Too bad, I much prefer iOS to Android, the deal being that iOS, while being a bit dated, is easier to use and easier to navigate. It won’t do as much as Android, but all I do with my Android is read email and message and answer phone calls, and it does that just fine. But I can’t see the bloody teensy little screen on the current iPhone! Yeesh!

21 Bryan { 07.16.13 at 12:01 am }

Of course, when they release a model with a bigger screen, Samsung will sue them for patent infringement. [Aren’t the Intellectual Property laws a real thrill?]

If you don’t own the manufacturing, you can’t control your product line. There have been a number of things that I have bought and used over the years because I liked the way they worked, but then I would go in to buy another one, and even though it is the same model, there is an annoying change because they are using different parts suppliers.

Welcome to middle-age – it sort of sucks, doesn’t it?

22 Kryten42 { 07.16.13 at 5:45 am }

“Welcome to middle-age – it sort of sucks, doesn’t it?”

Ain’t that the truth??! *SIGH*

Past couple weeks have been really crappy. Haven’t been able to shake this damned cold yet, but I think it’s finally easing.

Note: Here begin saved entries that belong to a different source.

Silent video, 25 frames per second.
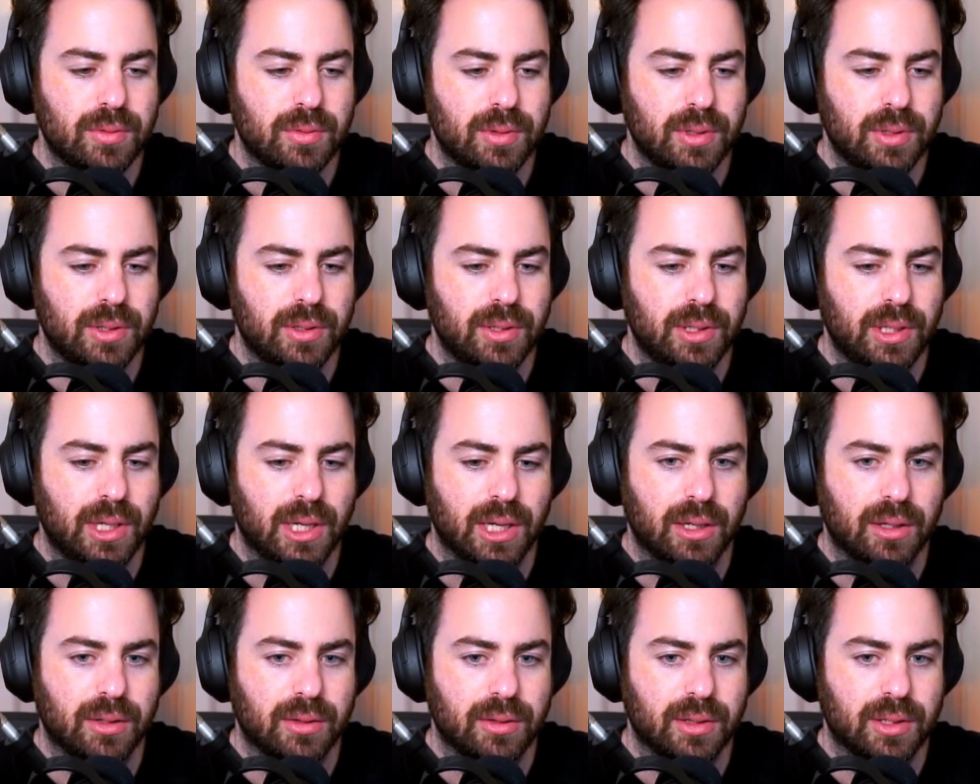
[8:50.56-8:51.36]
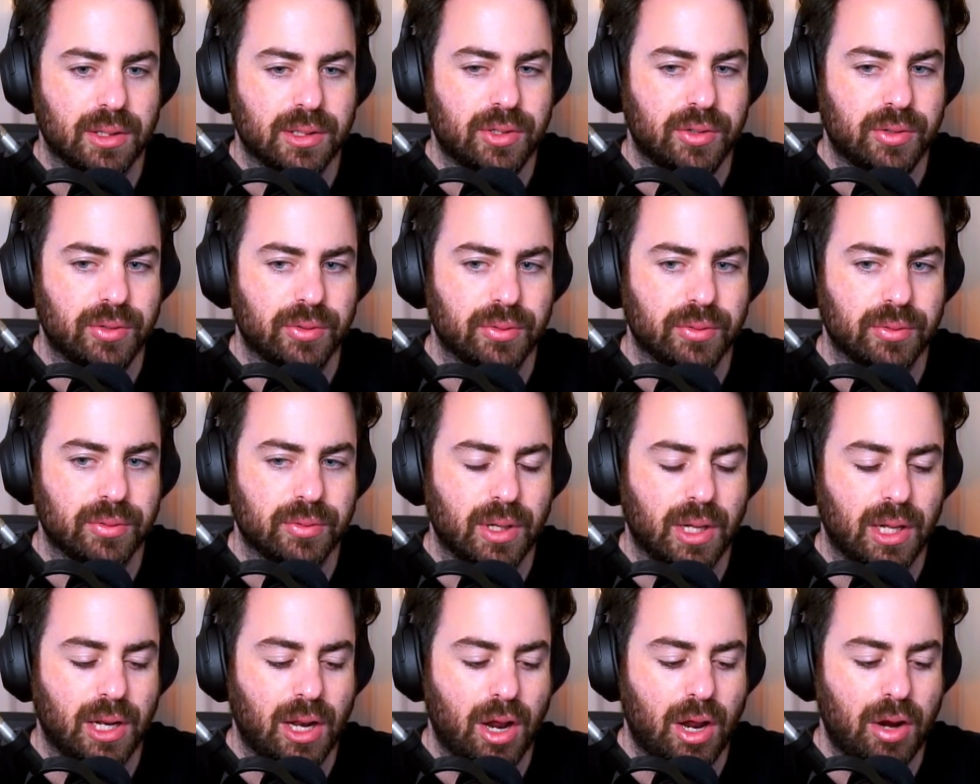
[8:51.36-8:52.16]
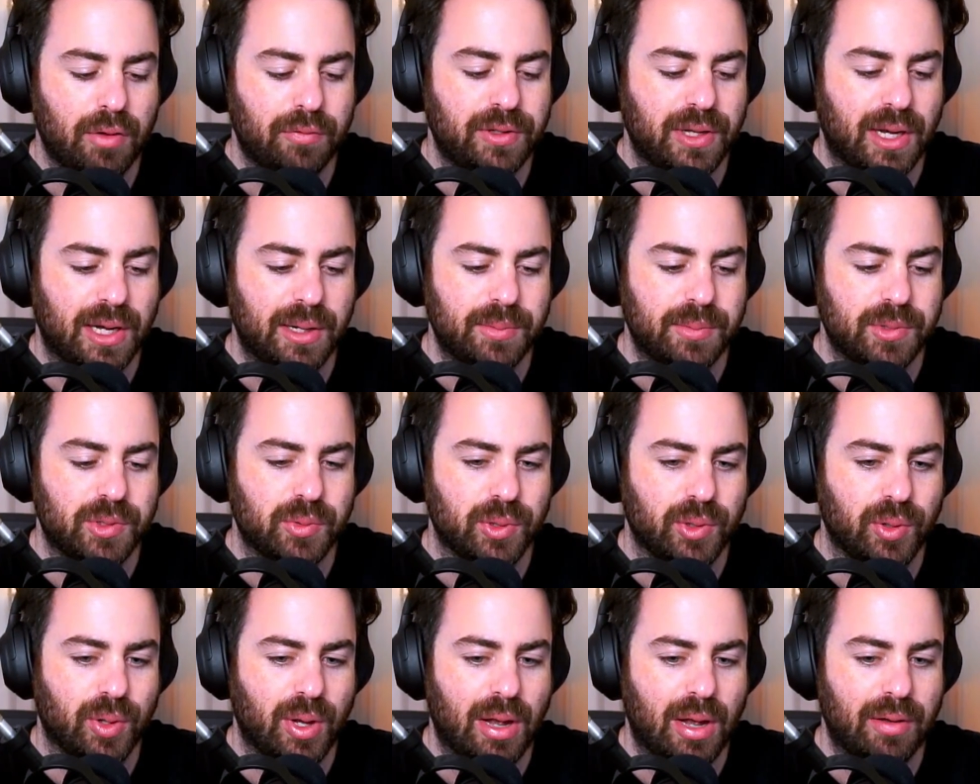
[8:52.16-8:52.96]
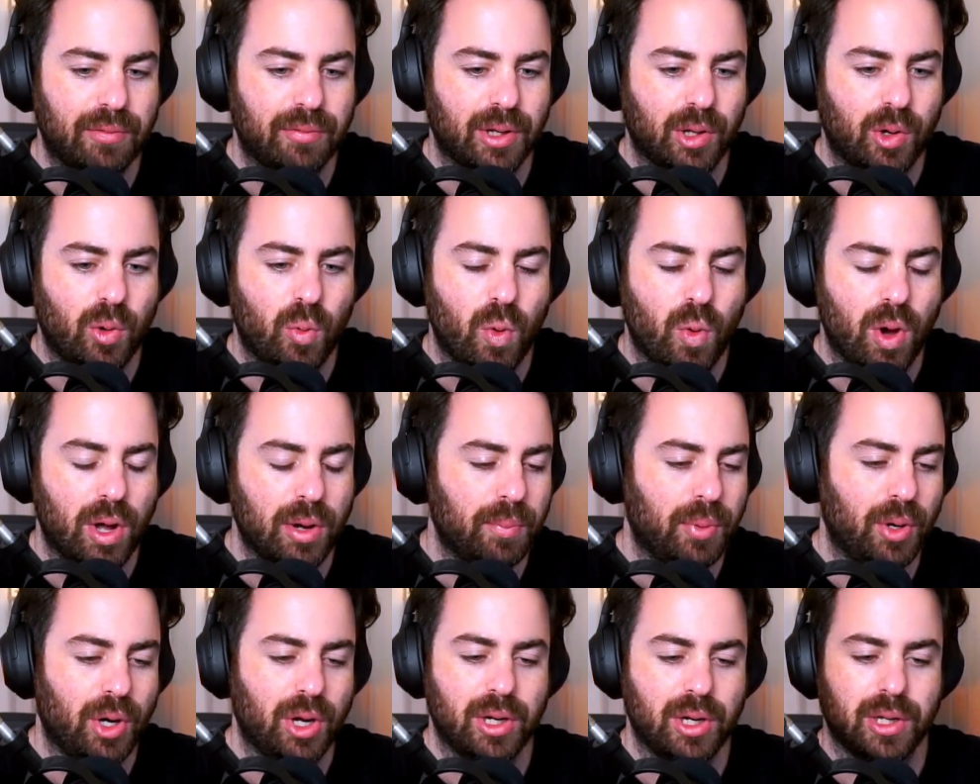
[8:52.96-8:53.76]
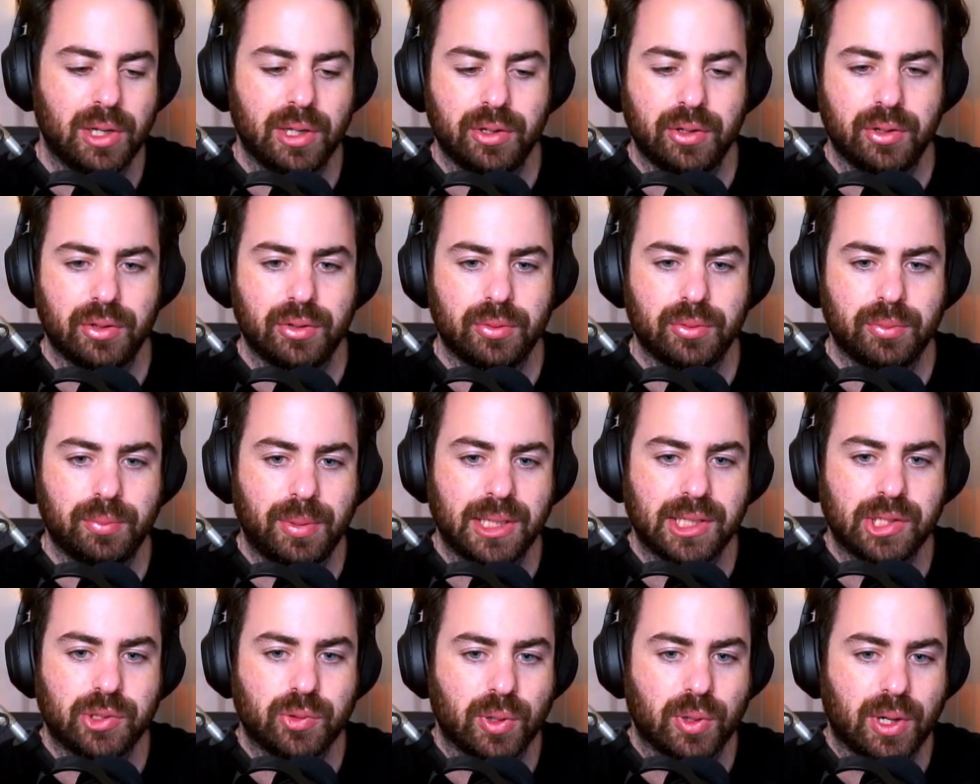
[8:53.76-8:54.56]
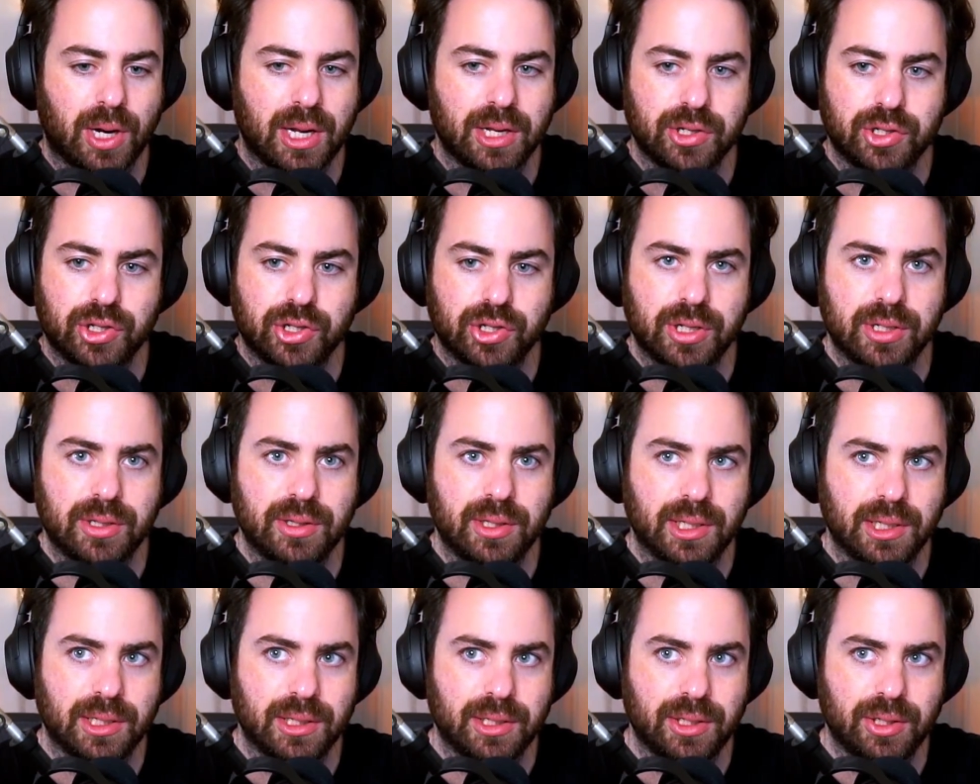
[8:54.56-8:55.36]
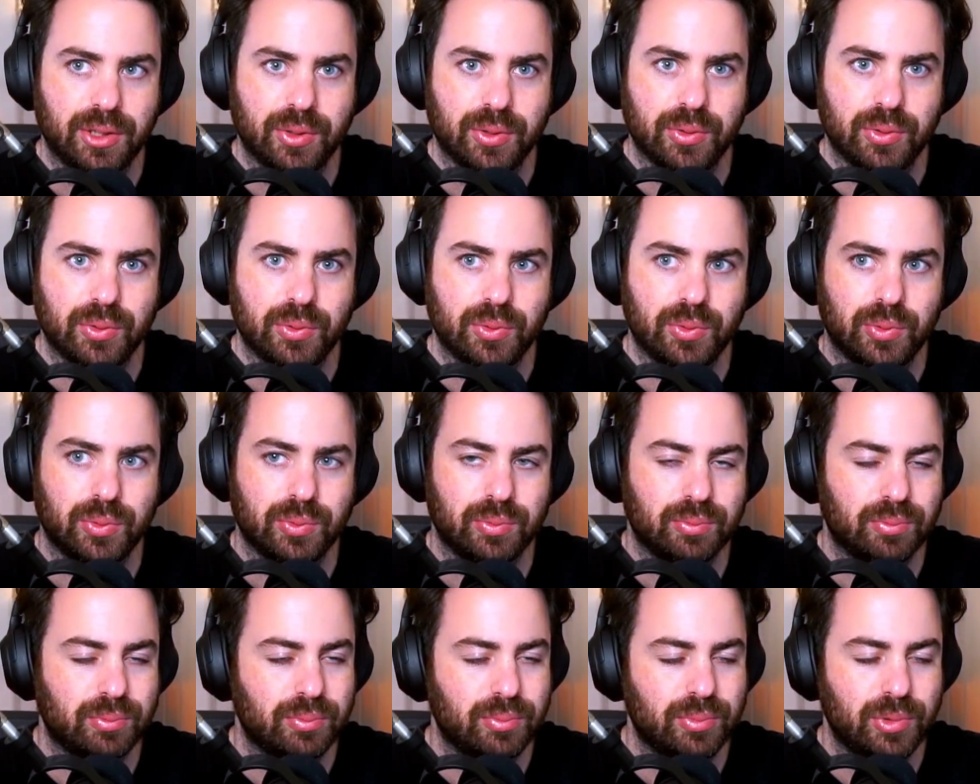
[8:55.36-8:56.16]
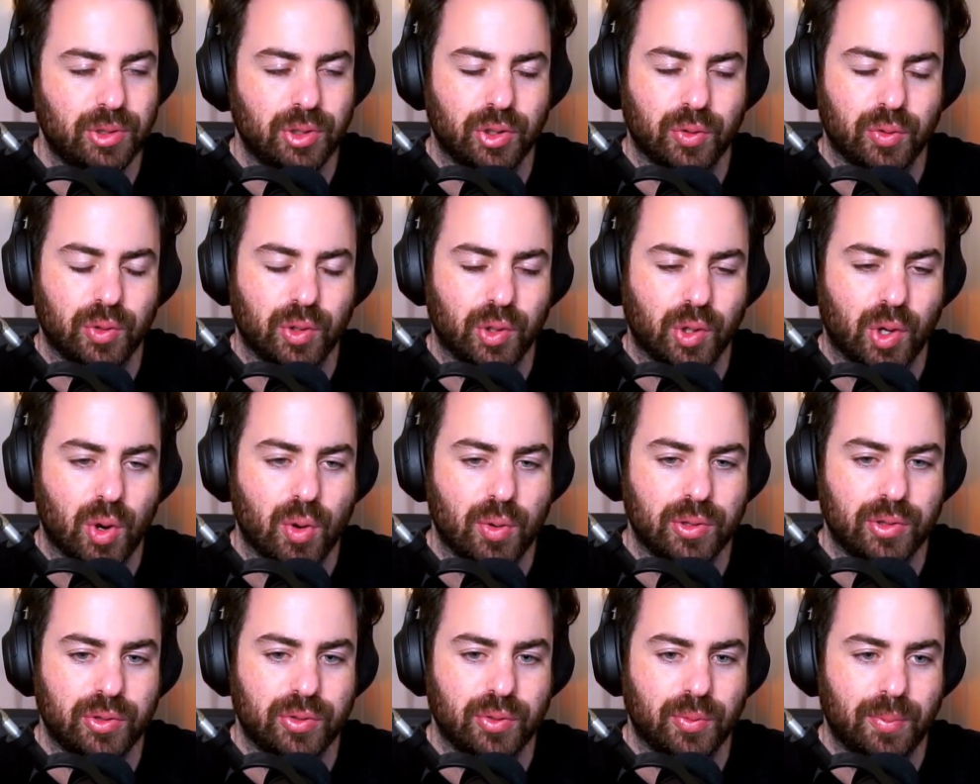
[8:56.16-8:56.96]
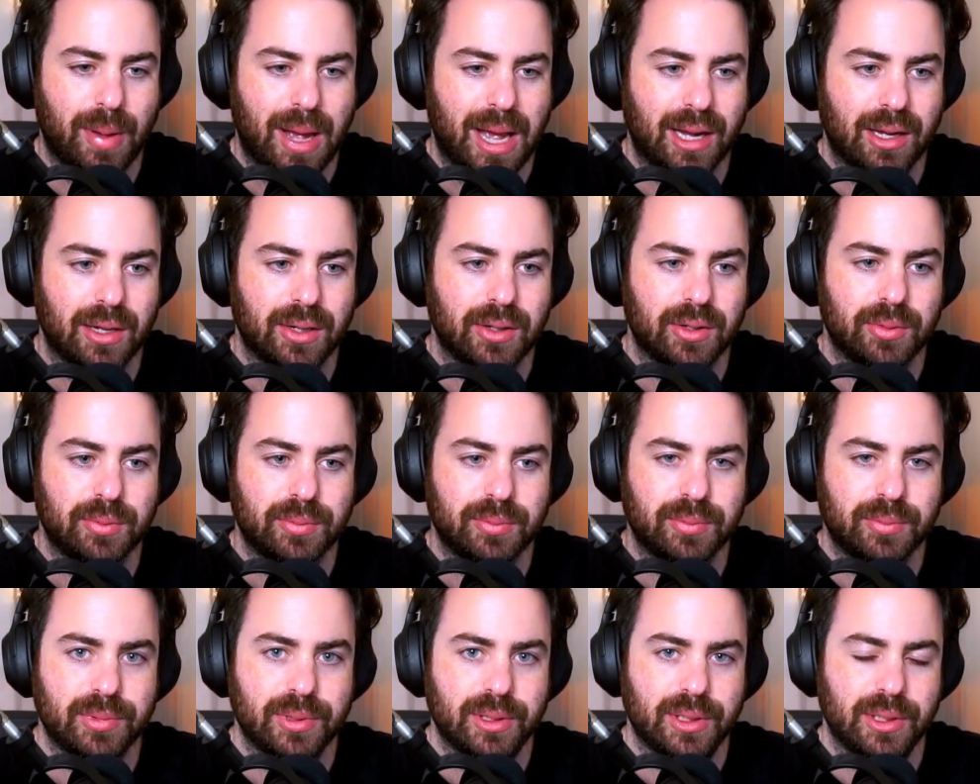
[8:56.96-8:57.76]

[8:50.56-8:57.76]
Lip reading: Yeah, that's true. A lot of times when you have like 1 poly in your Patchwork engine, then you go into Magnum.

I prefer Android, and have a Samsung, partly because of the larger screen! 😉 😀

Apple are one of the few companies I know who constantly try to sue one of their critical partners! Should change the name to ‘Lemings’! Samsung WERE actually working on a deal to supply the larger screens to Apple, but Apple torpedoed that, as they do! Apple would have to rank as one of the most brilliant whilst at the same time, dumbest companies I have ever worked for! Technologically brilliant, but when it comes to business/customer relations, crap. I spent 2 years as a Service Manager here, and had to quit because they treated their customers like garbage, and forced me to make many morally (and probably ethically) dubious decisions. They were not lake that in the 80’s & 90’s. *shrug*

Well, I won’t be using AMD any more (except perhaps for low-end builds using the new AMD A10 6400K/6800K 4-Core APU’s with the integrated HD8670D graphics). I found out the APU’s are actually designed by what was once the ATI graphics division, and so is probably the reason they work so well and are low-cost. The more I look at what AMD are doing, the more sure I am that they want to exit the desktop market. It’s just too hard to compete, you know? Who knows… I may be a good move in the end. *shrug*

23 Bryan { 07.16.13 at 5:14 pm }

I have no complaints about my box, but then I don’t flog it, and don’t do much in the way of multi-media where separate graphics cards would be helpful.

Actually, a couple of purpose built code-breaking machines put together by distributed.net use GPUs to work on the number-crunching because they are faster, which makes sense when you consider what GPUs are designed to do.

AMD has wasted its initial creativity trying to ‘out Intel’ Intel. They should have followed their own path.